(Exercise goal) From the data underneath, reproduce exactly the stretch that begins at the line with "[00:00:02.13 to 00:00:03.20]" and ends after the line with "[0:01.04-0:02.08]".

Raw data section start

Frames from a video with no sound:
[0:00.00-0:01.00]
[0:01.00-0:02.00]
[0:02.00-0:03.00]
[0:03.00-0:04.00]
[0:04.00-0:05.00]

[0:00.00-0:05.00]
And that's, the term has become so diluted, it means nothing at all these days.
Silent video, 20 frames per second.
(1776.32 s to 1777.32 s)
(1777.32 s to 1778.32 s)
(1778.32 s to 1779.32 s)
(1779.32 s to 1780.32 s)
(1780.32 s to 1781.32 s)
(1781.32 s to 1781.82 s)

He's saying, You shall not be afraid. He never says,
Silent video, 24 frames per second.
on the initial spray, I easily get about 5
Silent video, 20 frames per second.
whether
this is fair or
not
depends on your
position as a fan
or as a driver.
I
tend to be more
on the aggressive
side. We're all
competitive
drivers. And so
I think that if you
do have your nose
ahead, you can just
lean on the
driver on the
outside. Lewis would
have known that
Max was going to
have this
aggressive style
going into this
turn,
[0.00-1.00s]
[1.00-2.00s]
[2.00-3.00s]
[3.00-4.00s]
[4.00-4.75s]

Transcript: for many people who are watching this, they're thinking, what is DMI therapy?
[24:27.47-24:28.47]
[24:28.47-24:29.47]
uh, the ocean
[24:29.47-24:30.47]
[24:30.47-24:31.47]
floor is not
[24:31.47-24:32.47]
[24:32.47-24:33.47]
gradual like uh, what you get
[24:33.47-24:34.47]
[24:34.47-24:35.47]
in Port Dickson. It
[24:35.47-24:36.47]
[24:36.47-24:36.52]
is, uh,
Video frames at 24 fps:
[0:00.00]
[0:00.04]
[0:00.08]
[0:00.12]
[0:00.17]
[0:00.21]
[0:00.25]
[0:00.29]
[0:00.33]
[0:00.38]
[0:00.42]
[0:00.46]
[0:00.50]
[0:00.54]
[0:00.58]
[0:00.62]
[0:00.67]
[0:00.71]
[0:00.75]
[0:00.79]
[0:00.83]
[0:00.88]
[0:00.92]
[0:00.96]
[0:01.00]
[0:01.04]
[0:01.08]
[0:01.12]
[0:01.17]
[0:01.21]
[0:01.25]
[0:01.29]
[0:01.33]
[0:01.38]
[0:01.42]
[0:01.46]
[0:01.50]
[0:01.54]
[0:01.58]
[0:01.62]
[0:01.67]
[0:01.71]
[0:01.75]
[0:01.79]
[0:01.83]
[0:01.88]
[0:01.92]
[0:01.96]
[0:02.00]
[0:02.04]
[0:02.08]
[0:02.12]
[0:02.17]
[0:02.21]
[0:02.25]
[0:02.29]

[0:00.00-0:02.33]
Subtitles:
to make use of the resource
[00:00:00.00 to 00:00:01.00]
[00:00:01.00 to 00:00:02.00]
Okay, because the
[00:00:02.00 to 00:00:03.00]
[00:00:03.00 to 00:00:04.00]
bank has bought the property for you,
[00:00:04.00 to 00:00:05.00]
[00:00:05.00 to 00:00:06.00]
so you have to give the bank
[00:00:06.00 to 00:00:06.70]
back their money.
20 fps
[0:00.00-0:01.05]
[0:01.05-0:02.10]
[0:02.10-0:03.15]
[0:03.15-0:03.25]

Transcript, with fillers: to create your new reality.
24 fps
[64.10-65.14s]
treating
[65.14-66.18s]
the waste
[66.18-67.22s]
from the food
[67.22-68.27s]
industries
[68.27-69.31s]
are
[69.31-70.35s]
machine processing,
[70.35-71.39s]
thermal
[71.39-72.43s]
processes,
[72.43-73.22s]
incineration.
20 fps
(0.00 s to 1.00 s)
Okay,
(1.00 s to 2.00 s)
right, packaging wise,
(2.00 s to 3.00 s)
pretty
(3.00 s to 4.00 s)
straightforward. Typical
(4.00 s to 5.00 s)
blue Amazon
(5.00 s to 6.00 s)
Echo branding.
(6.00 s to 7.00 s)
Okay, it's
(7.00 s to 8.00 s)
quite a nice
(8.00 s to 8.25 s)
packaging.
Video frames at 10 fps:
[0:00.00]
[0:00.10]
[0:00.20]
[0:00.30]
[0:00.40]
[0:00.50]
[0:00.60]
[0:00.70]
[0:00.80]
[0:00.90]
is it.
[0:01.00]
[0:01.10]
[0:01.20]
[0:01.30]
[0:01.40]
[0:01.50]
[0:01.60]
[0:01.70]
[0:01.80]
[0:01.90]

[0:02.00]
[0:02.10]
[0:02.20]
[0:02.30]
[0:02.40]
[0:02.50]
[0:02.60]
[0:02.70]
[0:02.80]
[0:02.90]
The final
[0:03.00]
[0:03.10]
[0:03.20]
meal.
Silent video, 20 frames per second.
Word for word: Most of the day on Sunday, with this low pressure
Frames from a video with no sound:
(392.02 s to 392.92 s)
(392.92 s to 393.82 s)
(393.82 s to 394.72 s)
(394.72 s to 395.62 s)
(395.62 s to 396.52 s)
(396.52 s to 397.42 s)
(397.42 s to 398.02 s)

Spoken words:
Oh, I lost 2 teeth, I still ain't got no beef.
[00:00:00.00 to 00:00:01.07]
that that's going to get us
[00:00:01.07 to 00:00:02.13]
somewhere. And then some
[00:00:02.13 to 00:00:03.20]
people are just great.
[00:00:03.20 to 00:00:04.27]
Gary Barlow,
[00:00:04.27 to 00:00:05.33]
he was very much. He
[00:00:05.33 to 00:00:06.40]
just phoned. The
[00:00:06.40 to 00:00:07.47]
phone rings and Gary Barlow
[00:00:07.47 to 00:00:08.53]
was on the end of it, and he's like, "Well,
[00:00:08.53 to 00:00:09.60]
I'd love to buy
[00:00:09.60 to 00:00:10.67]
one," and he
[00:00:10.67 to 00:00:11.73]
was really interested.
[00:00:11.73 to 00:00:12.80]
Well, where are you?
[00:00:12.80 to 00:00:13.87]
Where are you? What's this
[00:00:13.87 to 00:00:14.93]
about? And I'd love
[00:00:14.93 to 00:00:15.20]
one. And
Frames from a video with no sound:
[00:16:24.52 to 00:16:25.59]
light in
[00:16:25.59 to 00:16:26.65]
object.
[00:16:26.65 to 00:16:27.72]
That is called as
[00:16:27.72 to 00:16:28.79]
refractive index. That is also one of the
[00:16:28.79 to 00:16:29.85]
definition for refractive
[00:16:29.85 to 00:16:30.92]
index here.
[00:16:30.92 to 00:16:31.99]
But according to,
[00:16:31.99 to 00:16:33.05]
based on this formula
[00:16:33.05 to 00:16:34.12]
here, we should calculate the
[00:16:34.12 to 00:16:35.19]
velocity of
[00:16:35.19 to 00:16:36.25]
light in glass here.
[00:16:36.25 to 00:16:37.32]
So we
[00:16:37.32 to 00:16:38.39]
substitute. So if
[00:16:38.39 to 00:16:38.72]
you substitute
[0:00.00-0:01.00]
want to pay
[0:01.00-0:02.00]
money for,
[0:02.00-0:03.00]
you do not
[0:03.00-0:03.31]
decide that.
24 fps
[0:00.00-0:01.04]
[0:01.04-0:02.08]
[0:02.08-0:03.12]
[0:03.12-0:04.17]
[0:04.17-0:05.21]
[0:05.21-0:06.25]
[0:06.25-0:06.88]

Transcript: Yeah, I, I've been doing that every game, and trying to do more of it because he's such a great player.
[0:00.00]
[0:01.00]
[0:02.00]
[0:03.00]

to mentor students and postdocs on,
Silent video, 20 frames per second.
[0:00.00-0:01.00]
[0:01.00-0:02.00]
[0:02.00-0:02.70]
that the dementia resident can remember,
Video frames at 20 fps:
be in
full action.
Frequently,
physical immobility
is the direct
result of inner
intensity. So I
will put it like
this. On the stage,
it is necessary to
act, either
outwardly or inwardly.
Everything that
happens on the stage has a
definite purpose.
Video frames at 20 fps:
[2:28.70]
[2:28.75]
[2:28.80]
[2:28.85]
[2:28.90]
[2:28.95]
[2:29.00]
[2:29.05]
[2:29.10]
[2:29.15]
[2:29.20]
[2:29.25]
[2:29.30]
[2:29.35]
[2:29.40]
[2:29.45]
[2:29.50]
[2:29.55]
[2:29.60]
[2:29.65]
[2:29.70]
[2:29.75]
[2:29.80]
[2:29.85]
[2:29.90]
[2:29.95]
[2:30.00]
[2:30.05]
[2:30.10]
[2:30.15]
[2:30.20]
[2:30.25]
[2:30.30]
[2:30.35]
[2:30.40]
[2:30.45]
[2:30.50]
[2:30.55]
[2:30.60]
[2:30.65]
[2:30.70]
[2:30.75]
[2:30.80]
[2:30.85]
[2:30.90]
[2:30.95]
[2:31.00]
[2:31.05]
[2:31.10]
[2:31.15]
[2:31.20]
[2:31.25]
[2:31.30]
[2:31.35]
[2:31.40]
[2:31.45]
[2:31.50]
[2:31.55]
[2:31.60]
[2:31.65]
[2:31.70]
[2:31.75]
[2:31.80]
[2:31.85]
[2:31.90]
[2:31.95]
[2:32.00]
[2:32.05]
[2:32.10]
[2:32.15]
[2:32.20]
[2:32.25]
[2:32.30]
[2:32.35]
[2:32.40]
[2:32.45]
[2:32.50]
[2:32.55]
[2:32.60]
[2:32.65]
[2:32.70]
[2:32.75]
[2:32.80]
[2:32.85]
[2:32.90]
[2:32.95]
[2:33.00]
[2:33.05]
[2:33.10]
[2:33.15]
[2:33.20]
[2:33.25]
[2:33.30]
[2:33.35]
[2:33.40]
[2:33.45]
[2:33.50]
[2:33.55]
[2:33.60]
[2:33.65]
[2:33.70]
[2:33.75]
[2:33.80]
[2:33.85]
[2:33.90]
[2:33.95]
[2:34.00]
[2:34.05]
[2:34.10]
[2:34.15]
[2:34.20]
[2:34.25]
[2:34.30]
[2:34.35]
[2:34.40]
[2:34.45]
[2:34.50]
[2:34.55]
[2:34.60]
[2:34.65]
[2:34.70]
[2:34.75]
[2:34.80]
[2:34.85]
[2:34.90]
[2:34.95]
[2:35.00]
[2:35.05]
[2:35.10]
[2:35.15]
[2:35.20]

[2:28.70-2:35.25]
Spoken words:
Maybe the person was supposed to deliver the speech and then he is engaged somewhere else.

Raw data section end

(Completed exercise)
[00:00:02.13 to 00:00:03.20]
people are just great.
[00:00:03.20 to 00:00:04.27]
Gary Barlow,
[00:00:04.27 to 00:00:05.33]
he was very much. He
[00:00:05.33 to 00:00:06.40]
just phoned. The
[00:00:06.40 to 00:00:07.47]
phone rings and Gary Barlow
[00:00:07.47 to 00:00:08.53]
was on the end of it, and he's like, "Well,
[00:00:08.53 to 00:00:09.60]
I'd love to buy
[00:00:09.60 to 00:00:10.67]
one," and he
[00:00:10.67 to 00:00:11.73]
was really interested.
[00:00:11.73 to 00:00:12.80]
Well, where are you?
[00:00:12.80 to 00:00:13.87]
Where are you? What's this
[00:00:13.87 to 00:00:14.93]
about? And I'd love
[00:00:14.93 to 00:00:15.20]
one. And
Frames from a video with no sound:
[00:16:24.52 to 00:16:25.59]
light in
[00:16:25.59 to 00:16:26.65]
object.
[00:16:26.65 to 00:16:27.72]
That is called as
[00:16:27.72 to 00:16:28.79]
refractive index. That is also one of the
[00:16:28.79 to 00:16:29.85]
definition for refractive
[00:16:29.85 to 00:16:30.92]
index here.
[00:16:30.92 to 00:16:31.99]
But according to,
[00:16:31.99 to 00:16:33.05]
based on this formula
[00:16:33.05 to 00:16:34.12]
here, we should calculate the
[00:16:34.12 to 00:16:35.19]
velocity of
[00:16:35.19 to 00:16:36.25]
light in glass here.
[00:16:36.25 to 00:16:37.32]
So we
[00:16:37.32 to 00:16:38.39]
substitute. So if
[00:16:38.39 to 00:16:38.72]
you substitute
[0:00.00-0:01.00]
want to pay
[0:01.00-0:02.00]
money for,
[0:02.00-0:03.00]
you do not
[0:03.00-0:03.31]
decide that.
24 fps
[0:00.00-0:01.04]
[0:01.04-0:02.08]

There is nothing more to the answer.